» **What you need to do**: Without the pictures, write out all the lines below exactly as they appear.

+++++

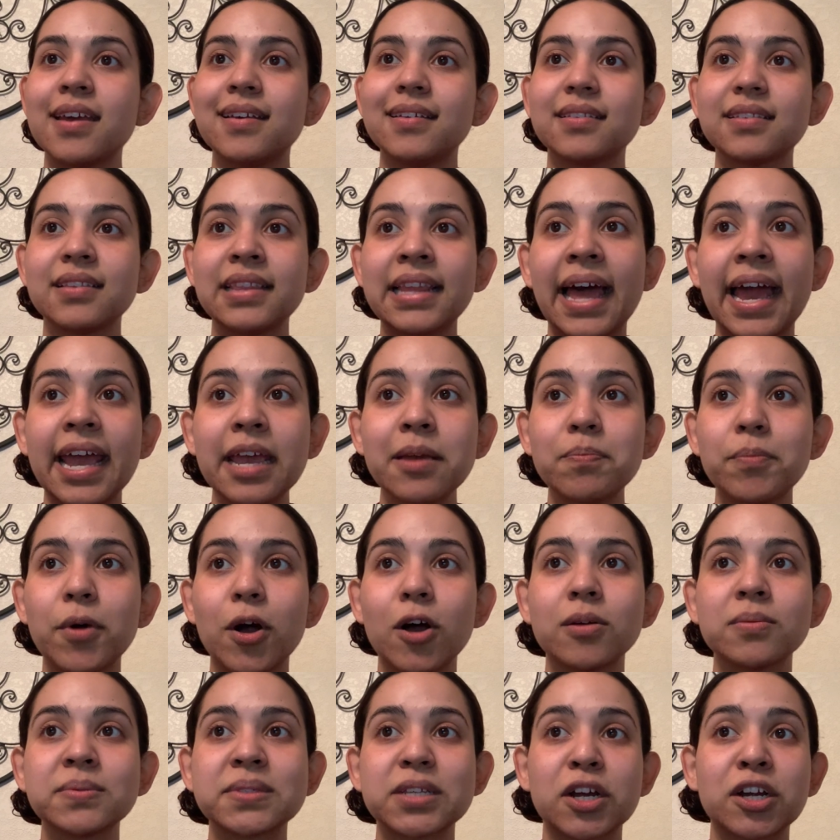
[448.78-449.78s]
light
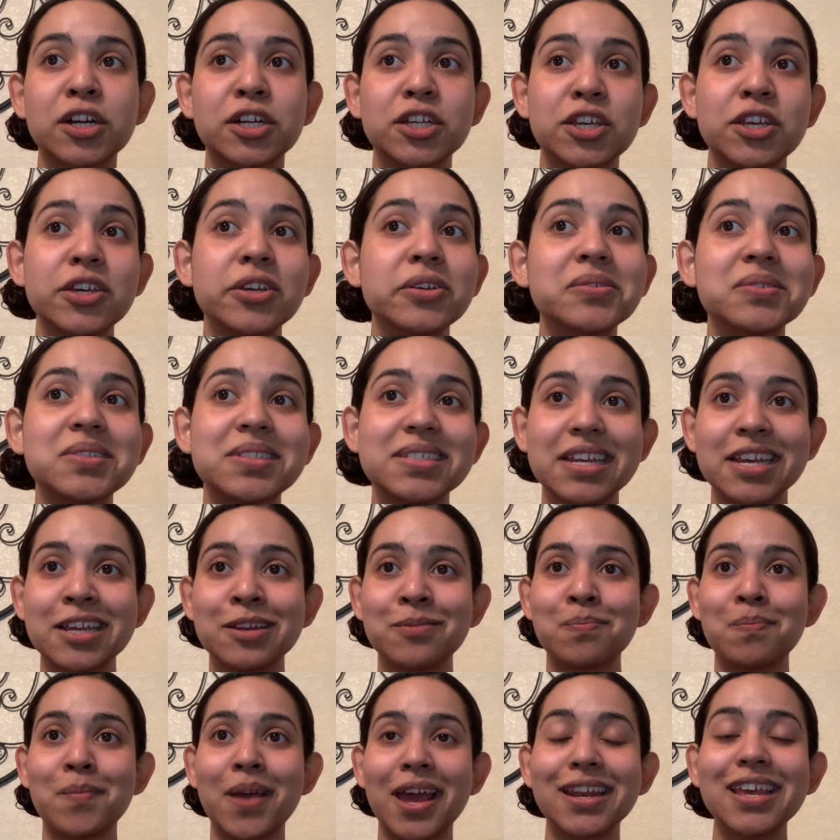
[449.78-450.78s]
bulbs are used
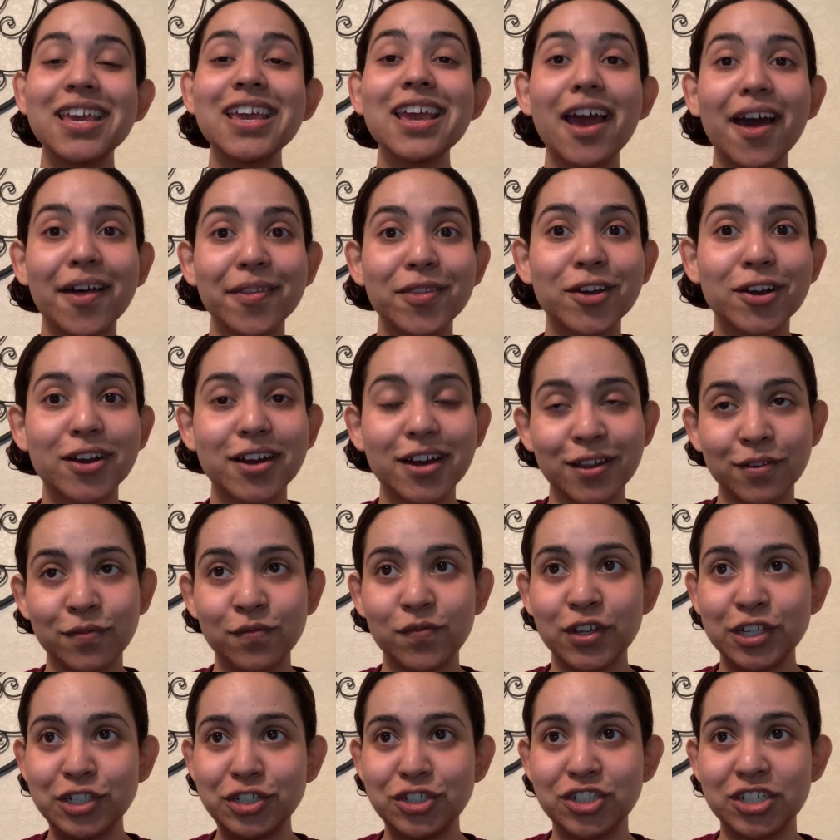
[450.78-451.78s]
in many other
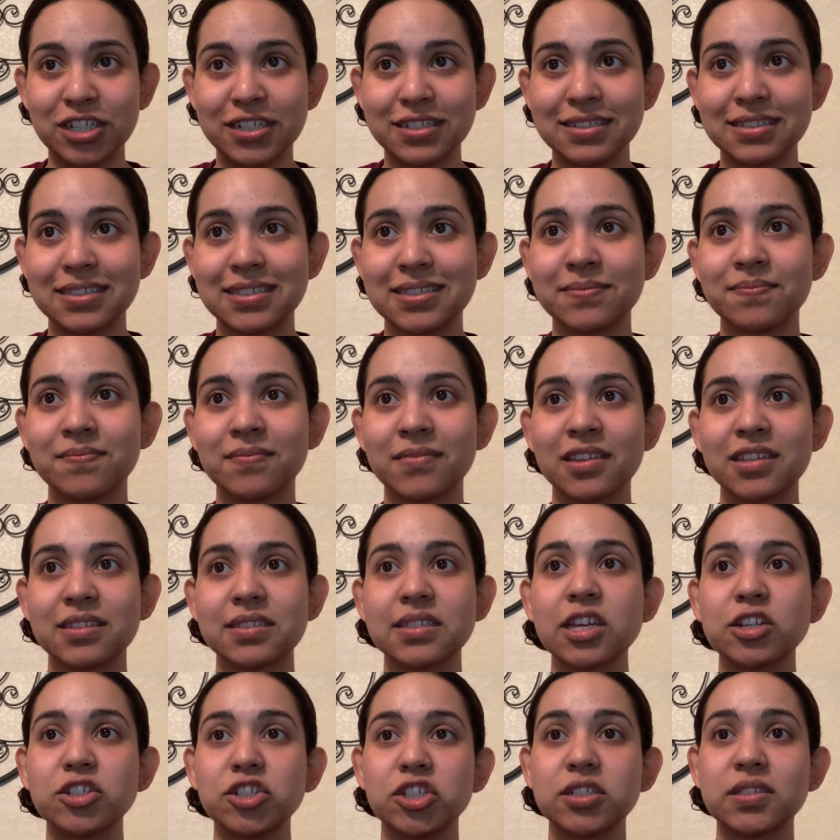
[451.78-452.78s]
inventions,
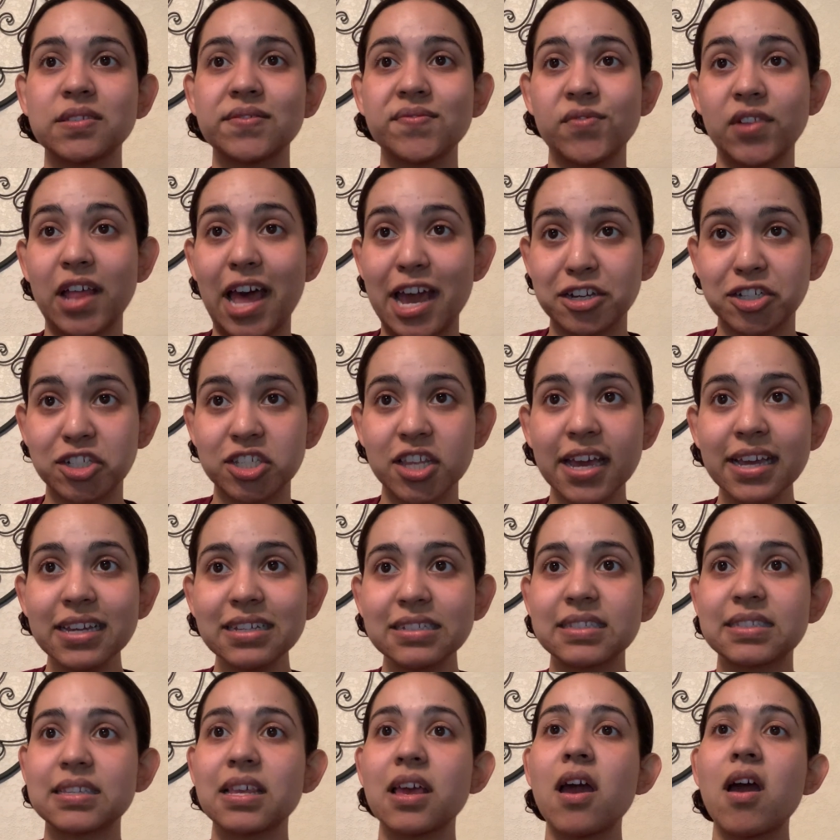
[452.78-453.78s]
such as
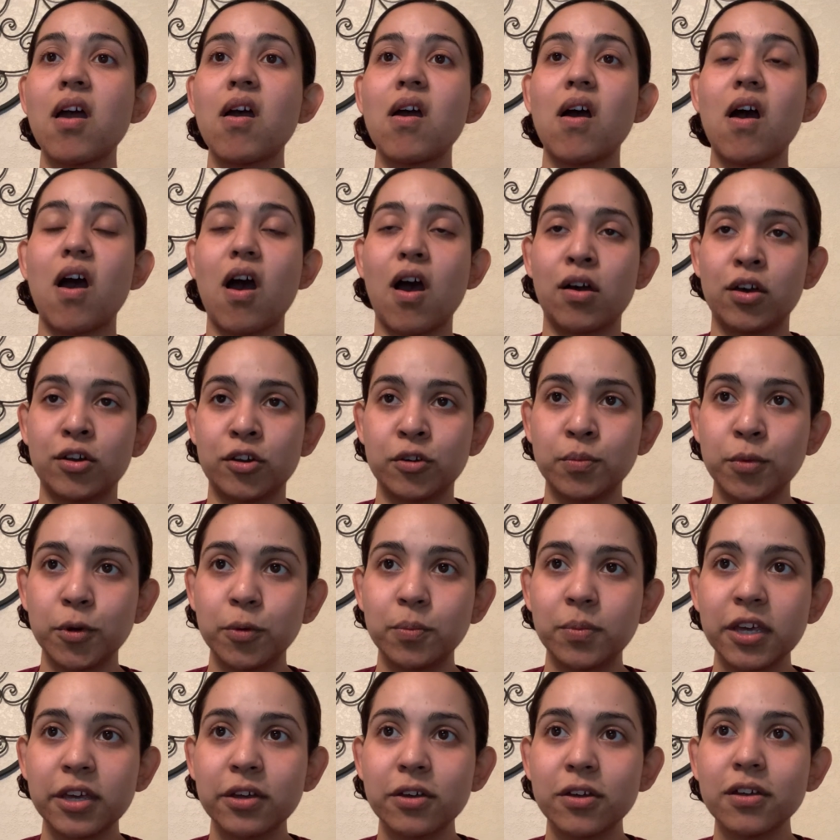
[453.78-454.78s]
flashlights,
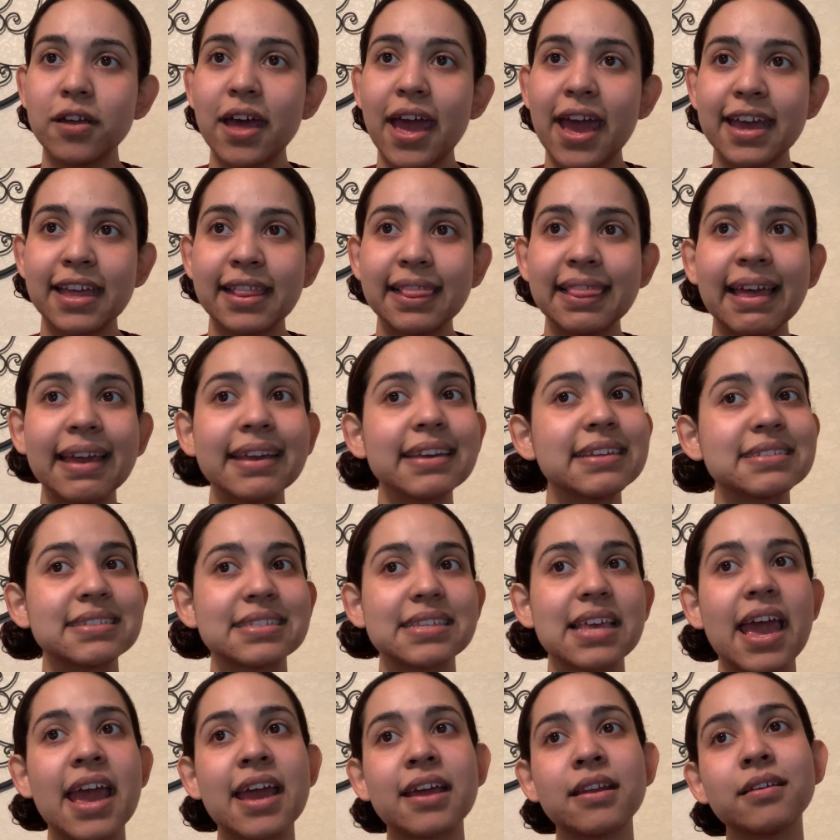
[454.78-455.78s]
automobile headlights,
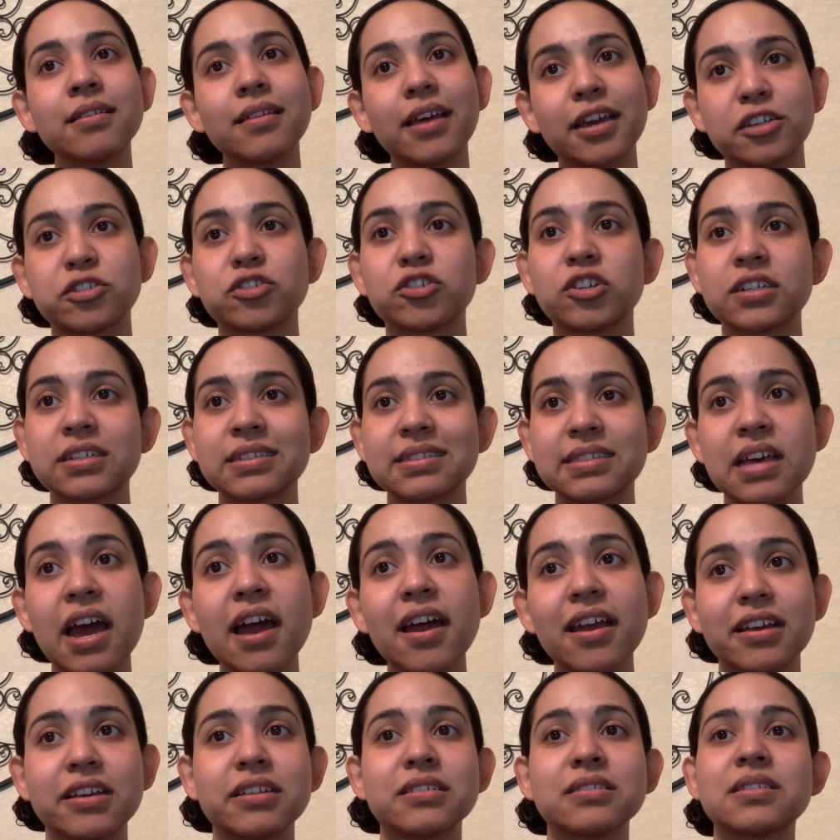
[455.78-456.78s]
and electric
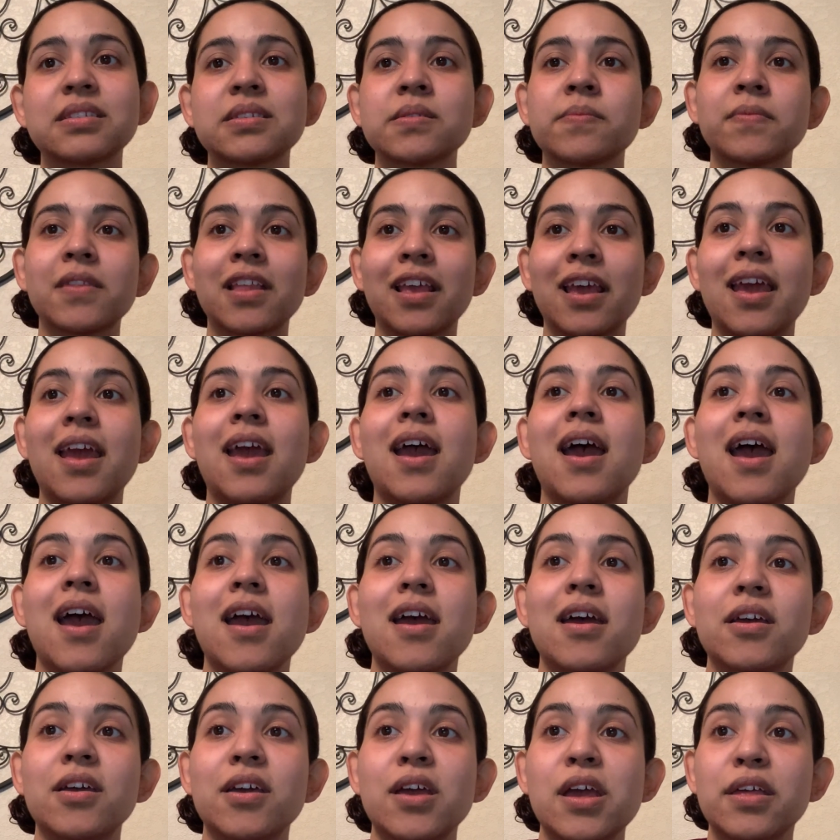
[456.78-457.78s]
signs.
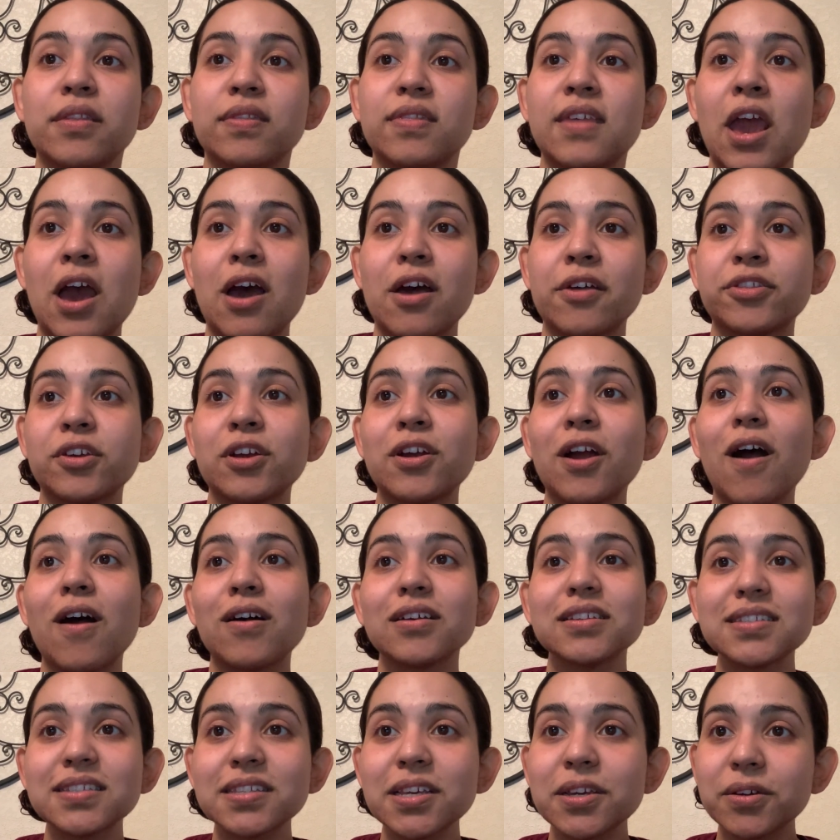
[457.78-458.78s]
The author
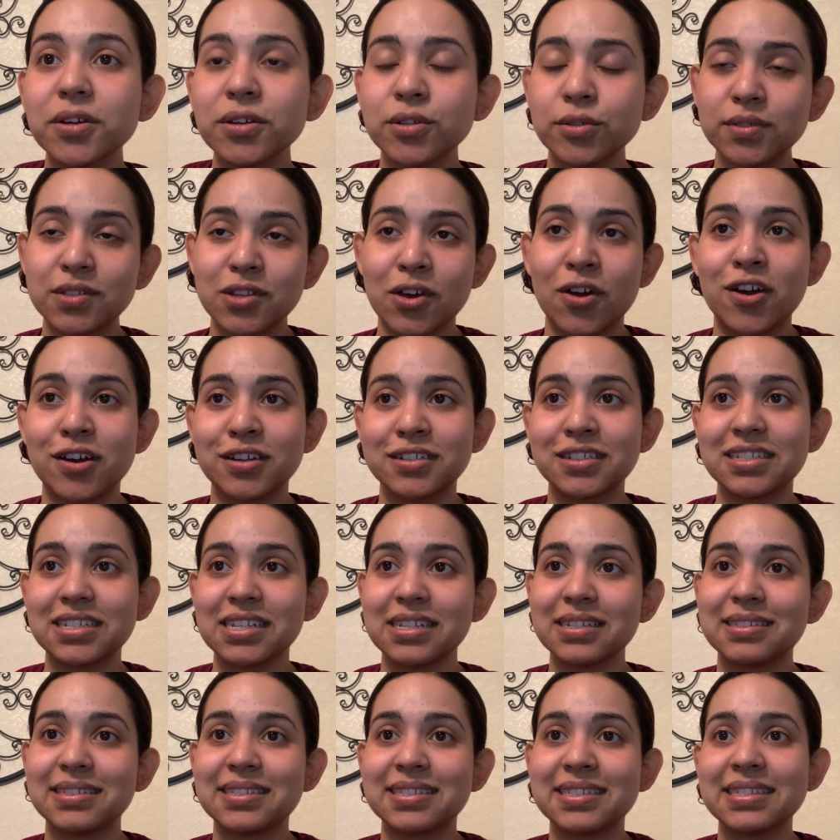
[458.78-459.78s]
also goes on
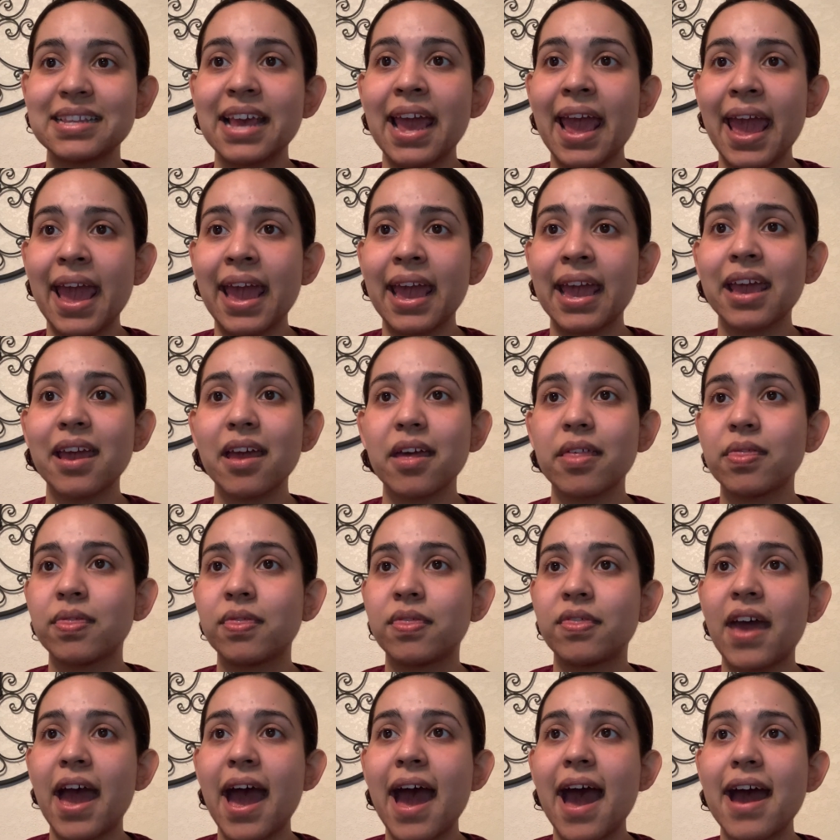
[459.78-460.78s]
to say
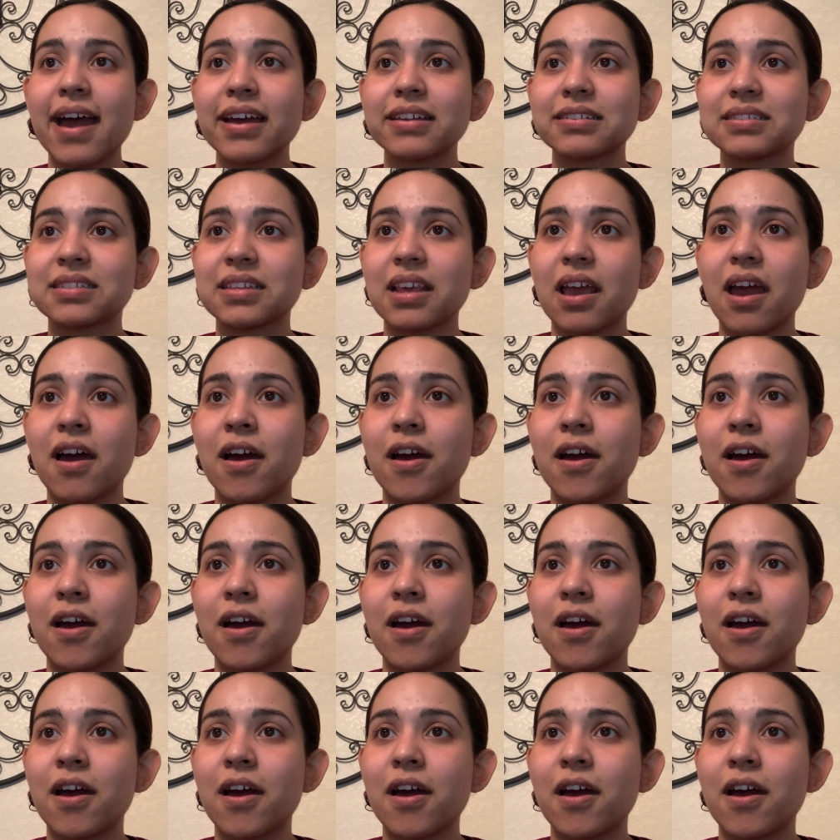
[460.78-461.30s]
that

+++++

» **Written solution**:
[448.78-449.78s]
light
[449.78-450.78s]
bulbs are used
[450.78-451.78s]
in many other
[451.78-452.78s]
inventions,
[452.78-453.78s]
such as
[453.78-454.78s]
flashlights,
[454.78-455.78s]
automobile headlights,
[455.78-456.78s]
and electric
[456.78-457.78s]
signs.
[457.78-458.78s]
The author
[458.78-459.78s]
also goes on
[459.78-460.78s]
to say
[460.78-461.30s]
that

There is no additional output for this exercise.